Problem to solve: Retype the lines below exactly, from the one that contains "to be, and it still" through the last, and leave every picture out.

Given data:
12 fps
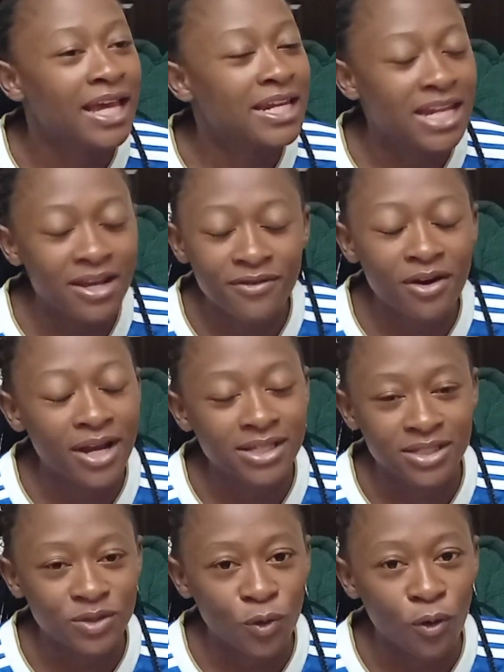Never
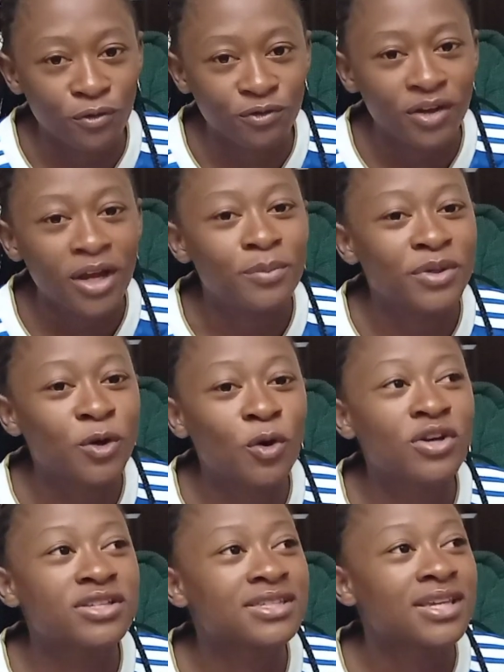write it off.
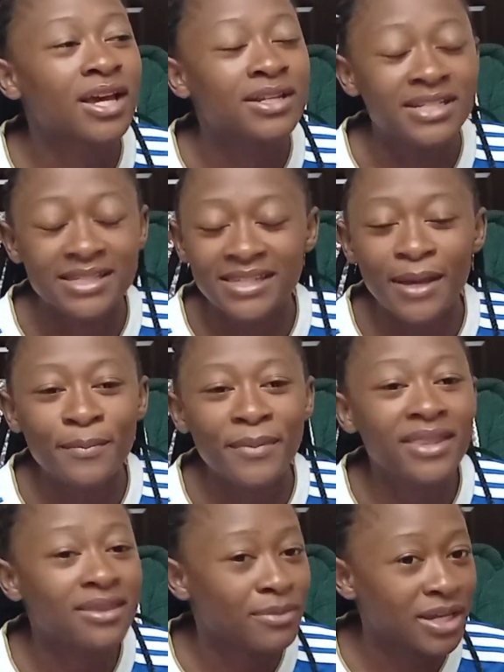Because
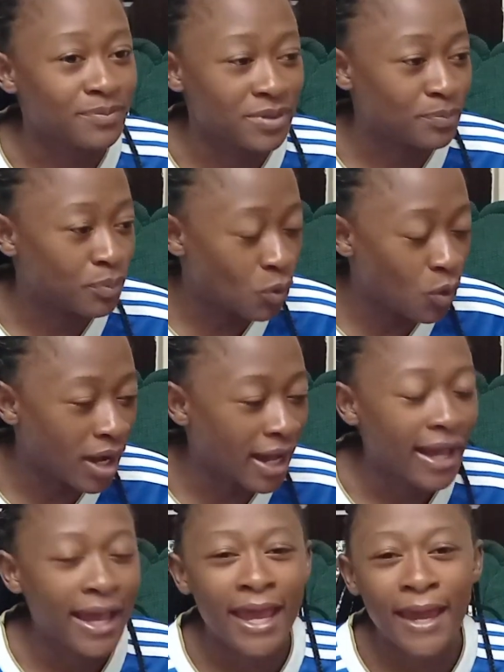December, they might be
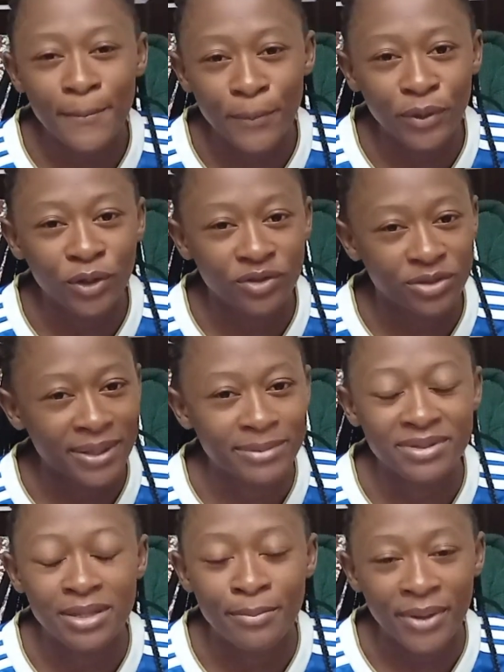poor. April, they might
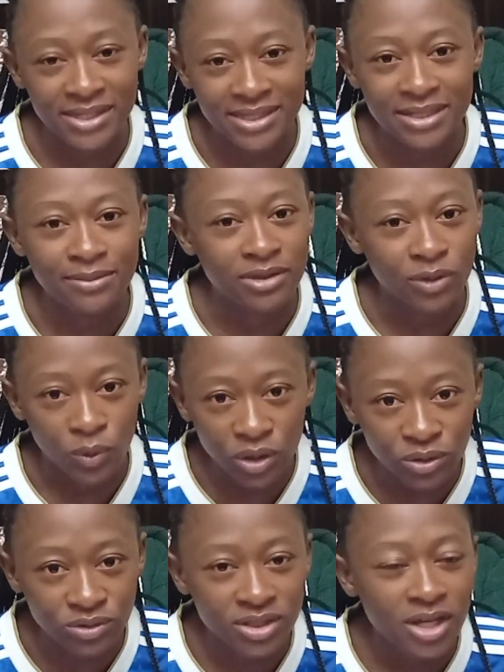be the best team in the
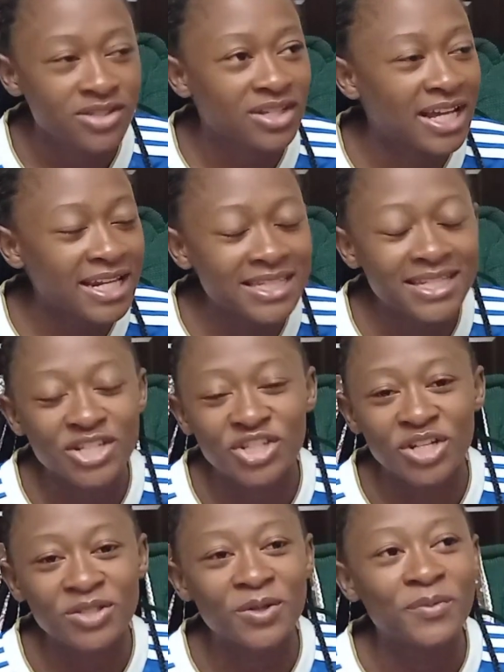world. So ladies and
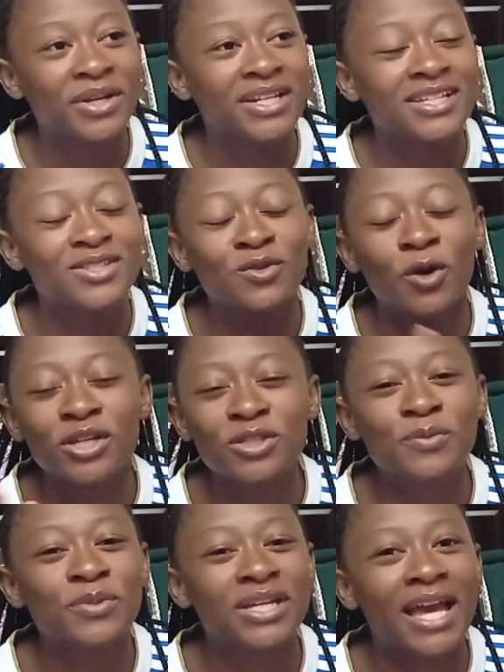gentlemen, it's going
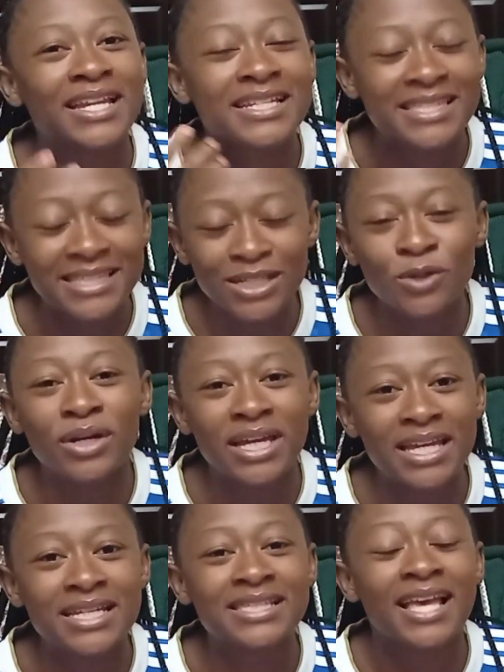to be, and it still
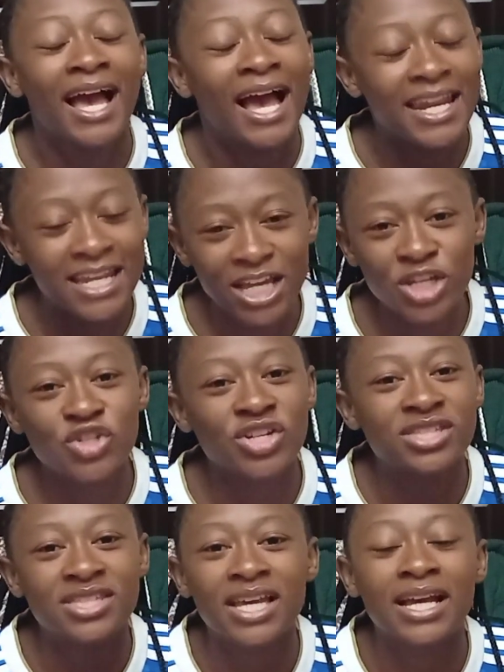is, an
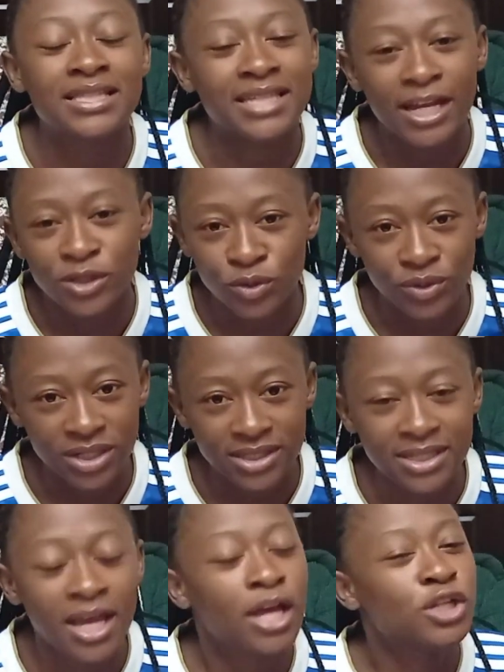interesting title
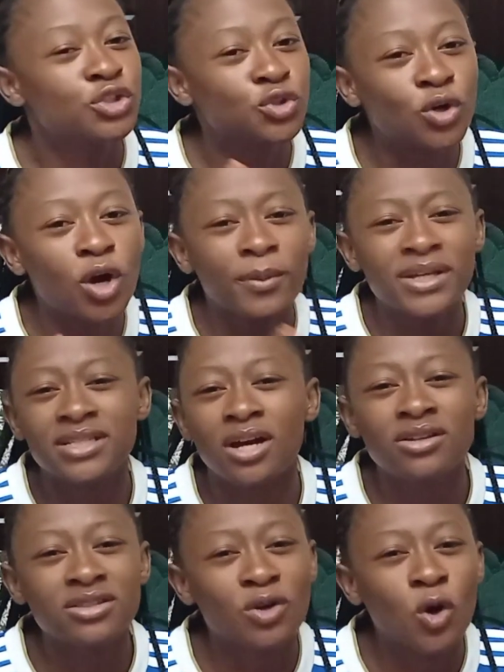race. Do comment
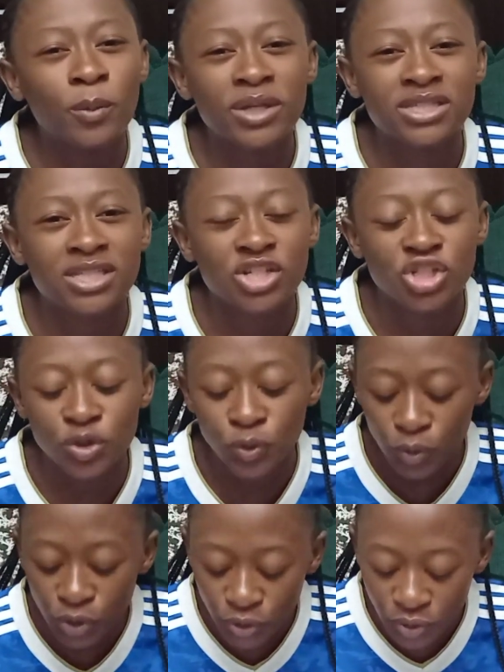down in the comment section
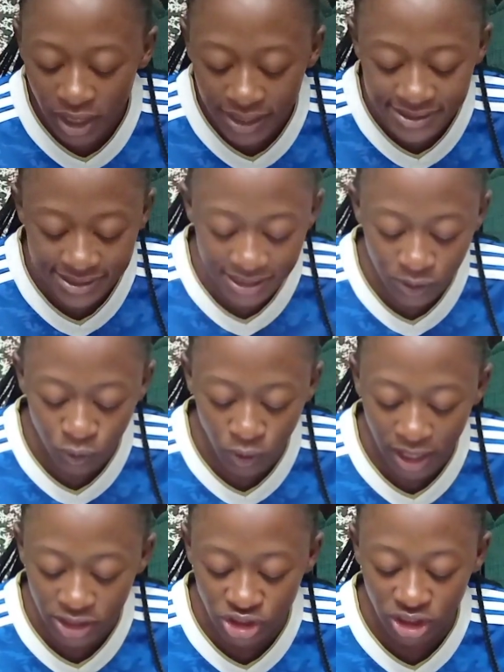who you guys think
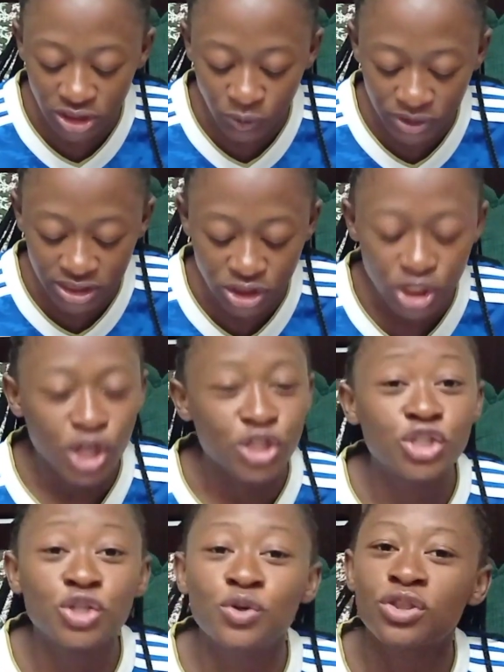will actually win it.
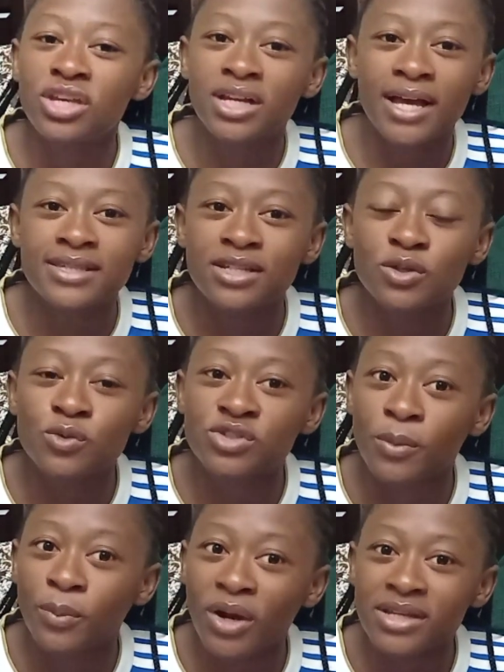Do you think Arsenal will
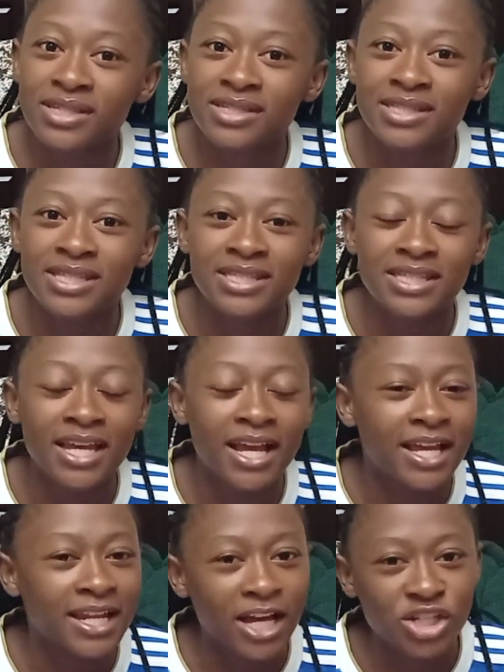surprise us this year
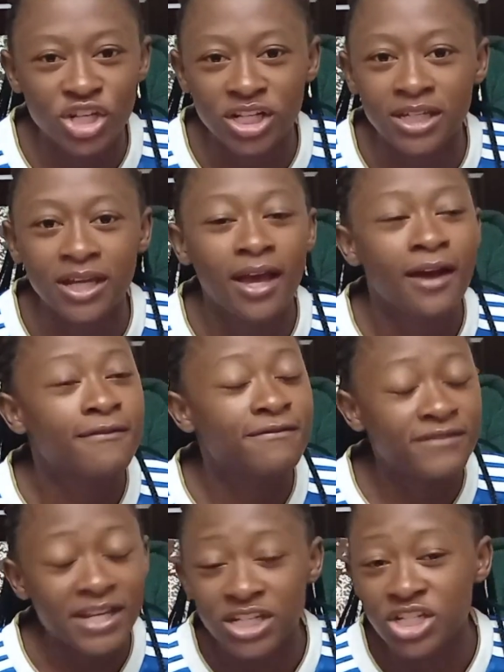and actually
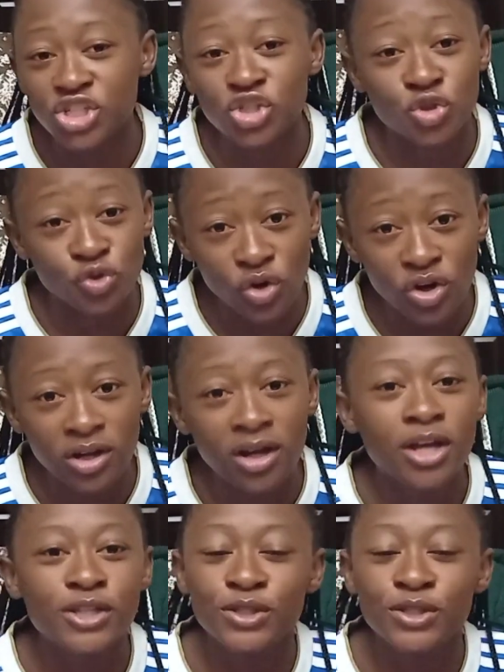finish strong?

Solution below:
to be, and it still
is, an
interesting title
race. Do comment
down in the comment section
who you guys think
will actually win it.
Do you think Arsenal will
surprise us this year
and actually
finish strong?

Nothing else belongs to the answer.